The data below holds the lines to copy: everything from the line containing "[0:01.04-0:02.08]" to the line containing "[0:08.33-0:09.38]", both ends included, set down exactly.

Excerpted records:
:::
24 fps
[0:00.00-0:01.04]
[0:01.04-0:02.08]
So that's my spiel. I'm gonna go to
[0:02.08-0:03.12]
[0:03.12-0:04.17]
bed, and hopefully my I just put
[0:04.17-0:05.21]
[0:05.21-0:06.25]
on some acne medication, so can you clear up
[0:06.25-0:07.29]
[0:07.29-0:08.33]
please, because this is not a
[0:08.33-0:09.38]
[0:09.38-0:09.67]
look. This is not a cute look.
:::
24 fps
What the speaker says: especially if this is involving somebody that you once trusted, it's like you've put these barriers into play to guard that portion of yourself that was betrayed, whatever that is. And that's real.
:::
Written answer:
[0:01.04-0:02.08]
So that's my spiel. I'm gonna go to
[0:02.08-0:03.12]
[0:03.12-0:04.17]
bed, and hopefully my I just put
[0:04.17-0:05.21]
[0:05.21-0:06.25]
on some acne medication, so can you clear up
[0:06.25-0:07.29]
[0:07.29-0:08.33]
please, because this is not a
[0:08.33-0:09.38]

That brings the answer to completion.